Iran wants the United States to lift sanctions against Lebanon and wants other countries to refrain from politicising last week’s Beirut explosion that killed at least 158 people and left more than 6,000 wounded.
Iran’s comments on Monday come a day after international leaders pledged $300m in humanitarian assistance to Lebanon following the devastating explosion that also left more than 300,000 people homeless in the capital city.
“The blast should not be used as an excuse for political aims … the cause of the blast should be investigated carefully,” Iran’s Foreign Ministry spokesman Abbas Mousavi told a televised news conference on Monday.
“If America is honest about its assistance offer to Lebanon, they should lift sanctions.”
The international aid announced on Sunday would be “directly delivered to the Lebanese population” and offered support for an “impartial, credible and independent inquiry”.

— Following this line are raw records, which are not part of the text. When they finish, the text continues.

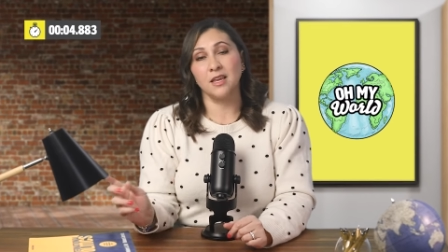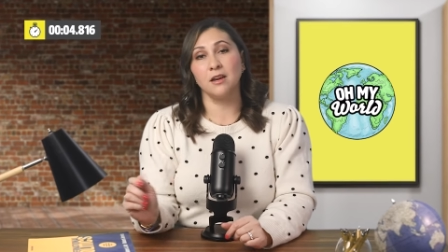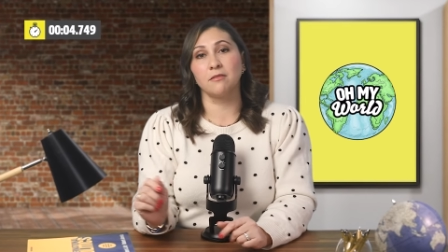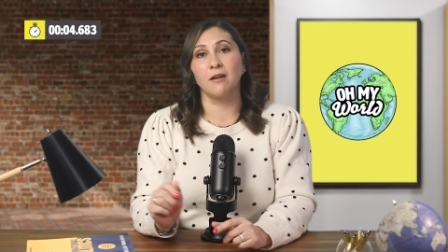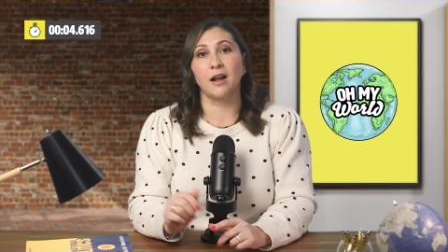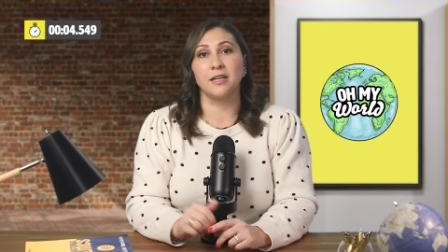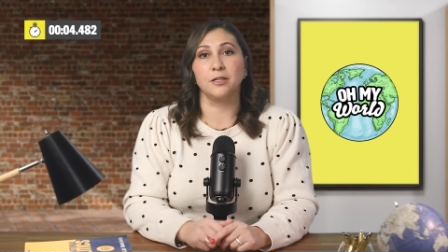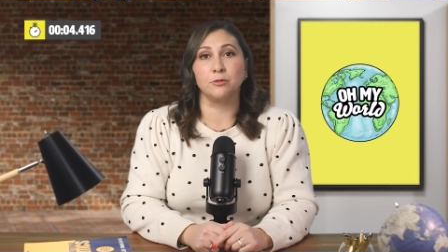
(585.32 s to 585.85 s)
the
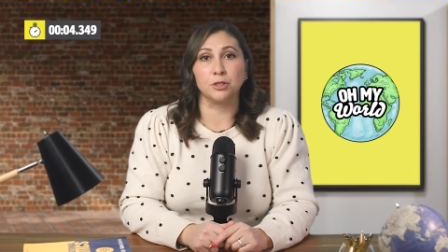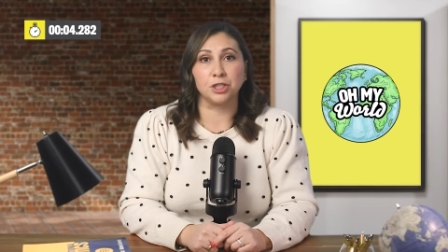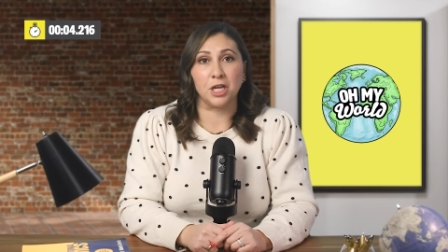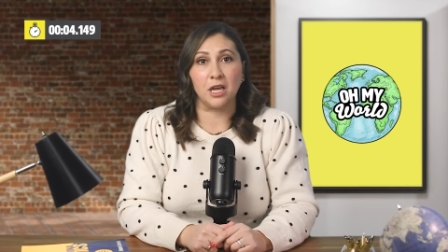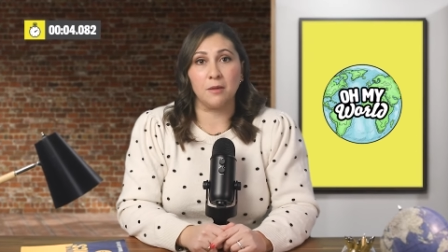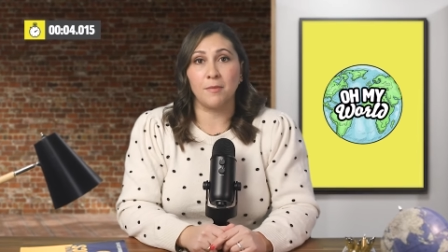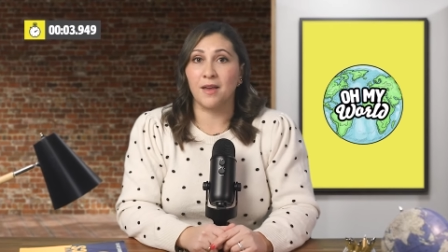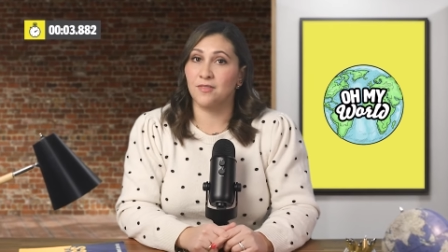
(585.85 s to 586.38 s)
Iranian
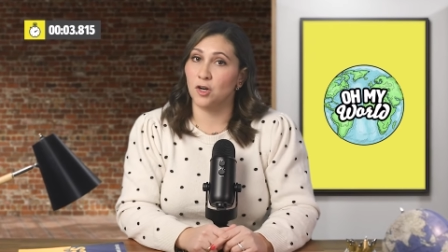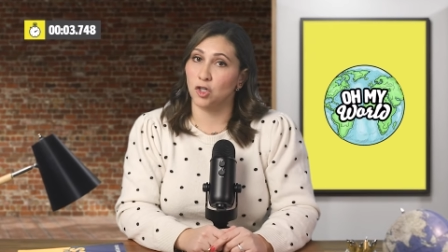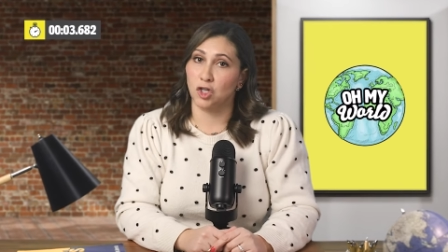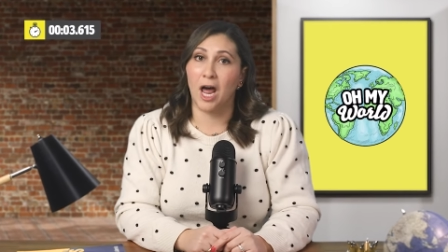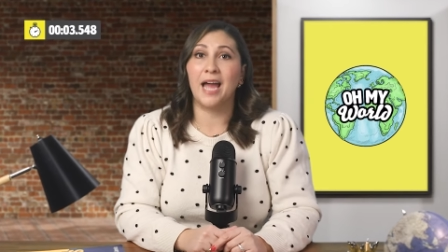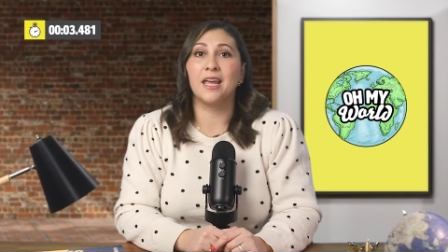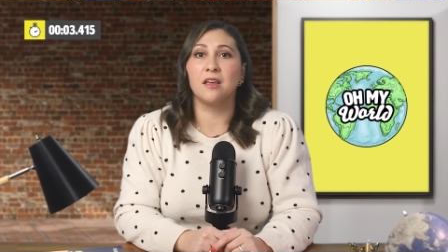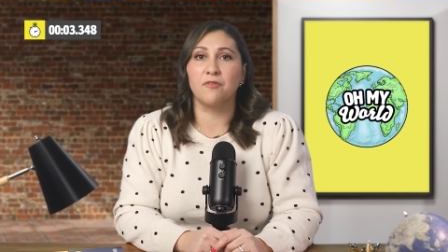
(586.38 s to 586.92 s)
regime and their
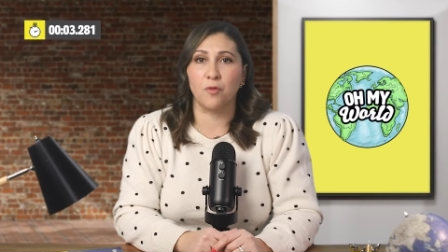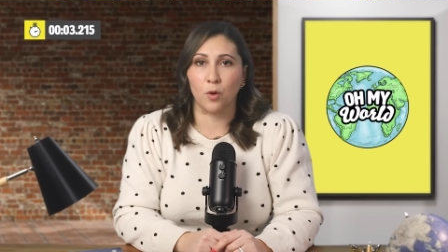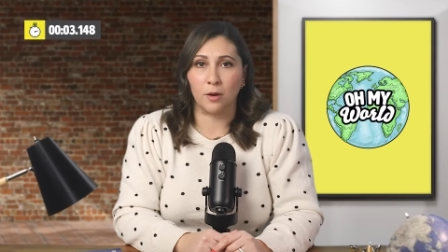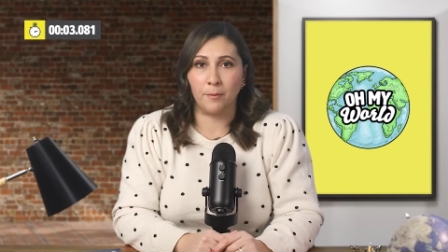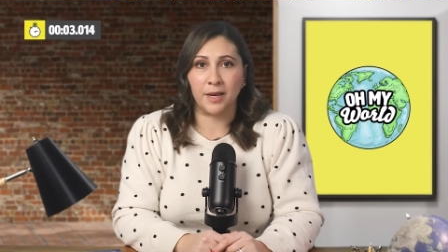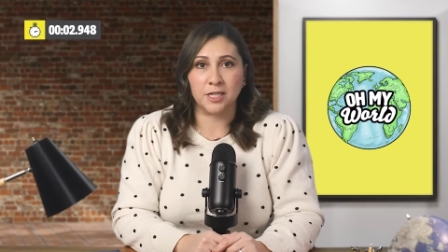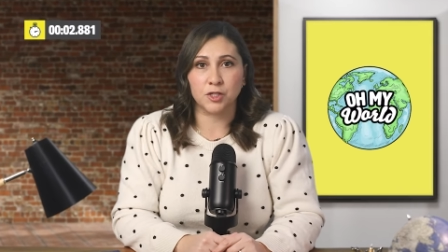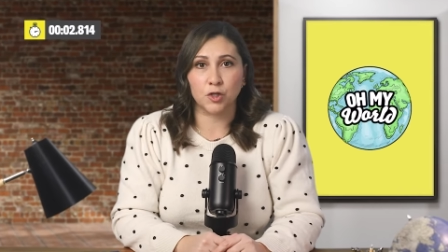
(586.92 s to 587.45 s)
lying foreign
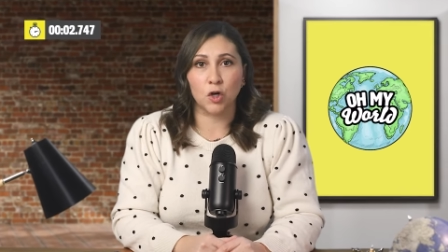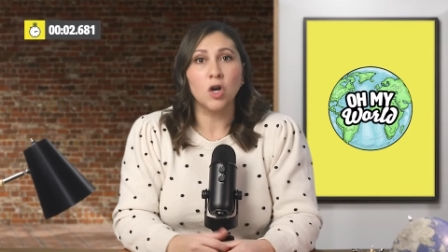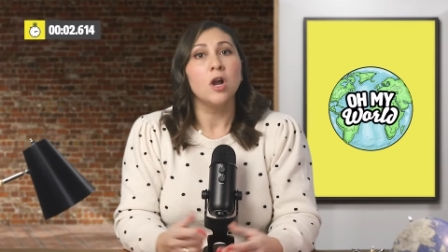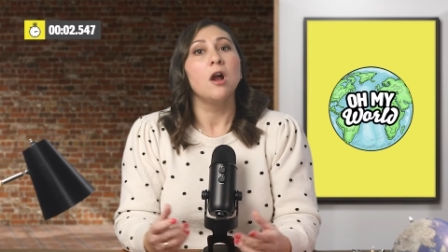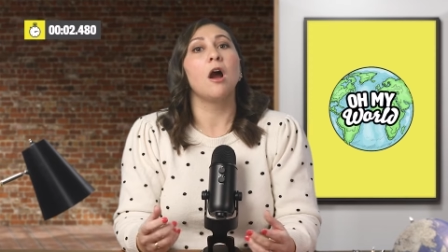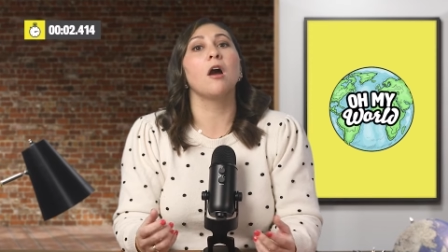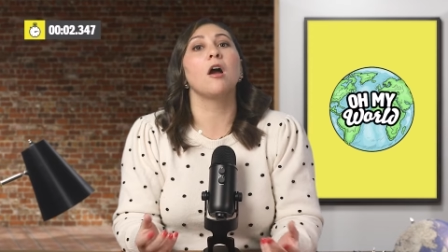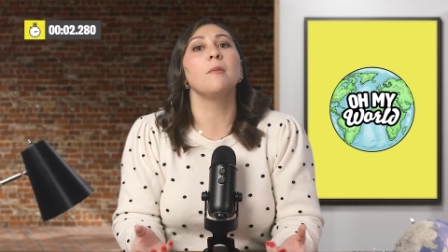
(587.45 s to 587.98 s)
minister
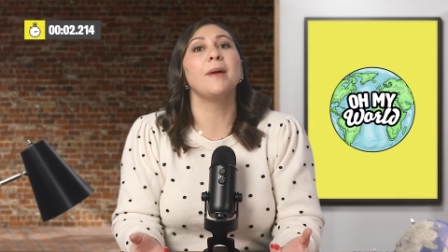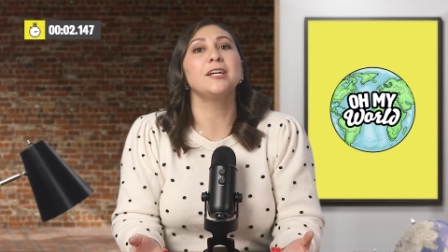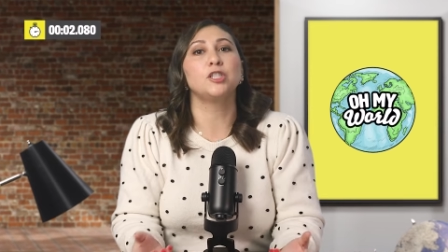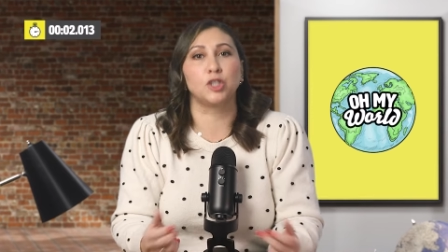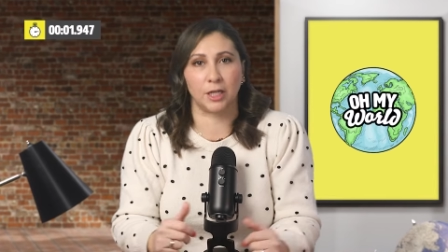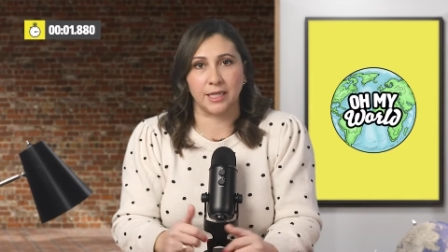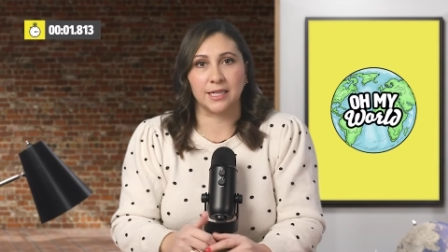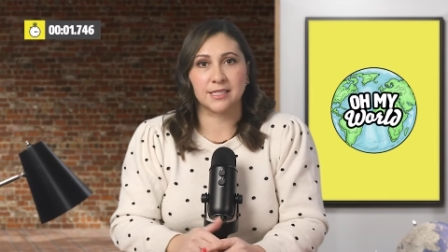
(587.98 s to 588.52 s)
are on my
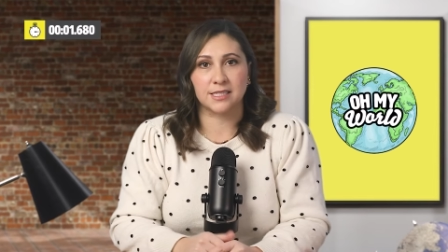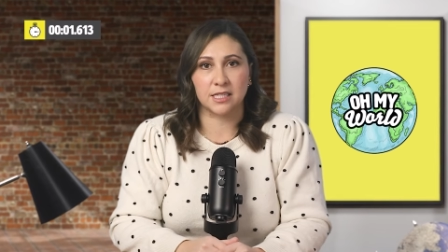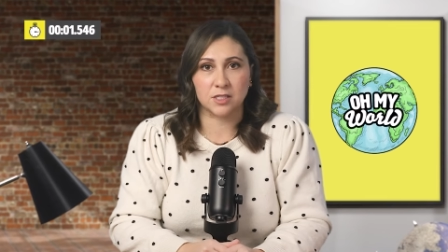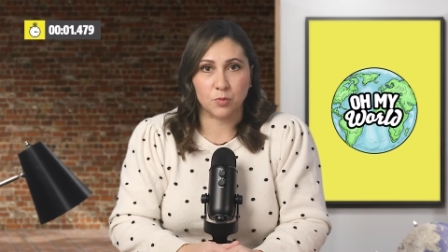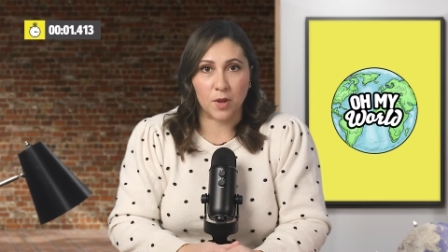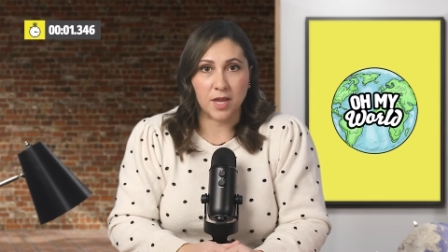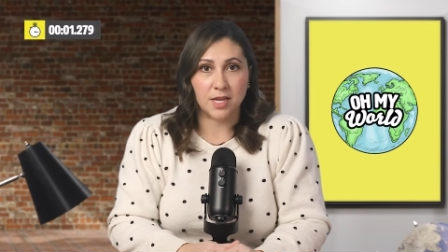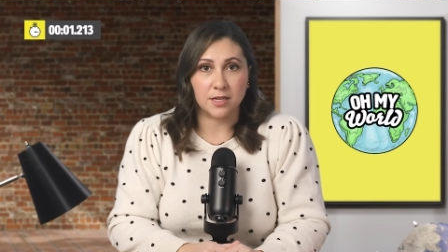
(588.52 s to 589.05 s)
shit list
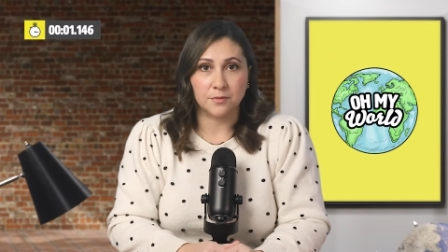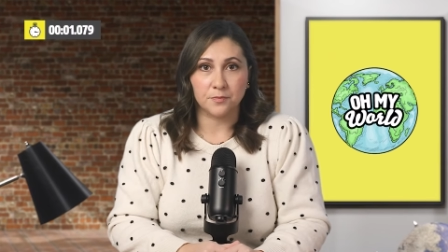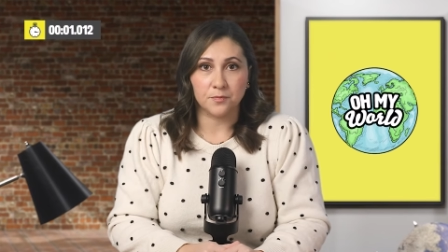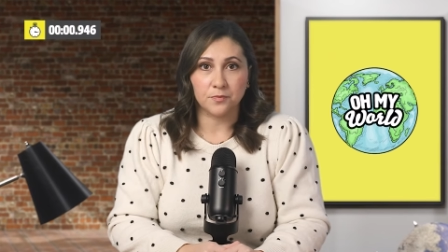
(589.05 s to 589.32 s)
this week.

“Lebanese authorities must now implement political and economic reforms demanded by the Lebanese people and which alone will enable the international community to act effectively alongside Lebanon for reconstruction,” said French President Emmanuel Macron, who chaired the virtual donor conference.
Macron visited Beirut’s shattered streets on Thursday, two days after the chemical explosion in the dock area. Asked about the visit, Mousavi said: “Some countries have been trying to politicise this blast for their own interests.”
The explosion, whose mushroom cloud reminded many of an atomic bomb, left a 43-metre-deep (141-foot) crater at Beirut’s port, said a security official, citing French experts working in the disaster area.
It was triggered by 2,750 tonnes of ammonium nitrate, which had been stored at a port warehouse since 2013.
Protesters have taken to the streets of Beirut to vent their fury at their government, which they accuse of negligence following evidence that authorities knew about the ammonium nitrate and did nothing for six years.
Police and the army responded with tear gas and rubber bullets, resulting in hundreds of protesters being wounded. At least one policeman has been killed, security forces said.
“Those who died paid the price of a state that doesn’t care about anything except power and money,” said protester Tamara, 23, whose friend Rawan, 20, was killed in the blast.
“It’s not enough that ministers resign,” said her friend Michel. “Those who put the explosives there must be held accountable. We want an international tribunal to tell us who killed [Rawan].”
Al Jazeera’s Zeina Khodr, reporting from Beirut, said people are “disillusioned” because they are up against a “militarised state”.
“Protesters are not under any illusion that changing or getting rid of the political and security establishment that has been in place for decades is going to be easy,” she said, speaking from the capital Beirut.
The protesters demand the wholesale removal of Lebanon’s ruling class, which they see living in luxury while millions endure job losses, deepening poverty, power blackouts and mountains of rubbish piling up in the streets.
Two ministers, Information Minister Manal Abdel Samad and Environment Minister Damianos Kattar, resigned from their posts over the weekend, leading embattled Prime Minister Hassan Diab to propose early elections in order to break the impasse that is plunging Lebanon ever deeper into political and economic crisis.
Nine other members of parliament have also stepped down, but according to Khodr, those in power are adamant about keeping the government in place.
“There were reports that other ministers wanted to tender their resignation, but after intense negotiations behind closed doors, a minister belonging to the Hezbollah camp emerged and said: ‘We are not resigning, the government is still standing, and we will continue to carry out our duties and responsibilities towards our people’,” she said.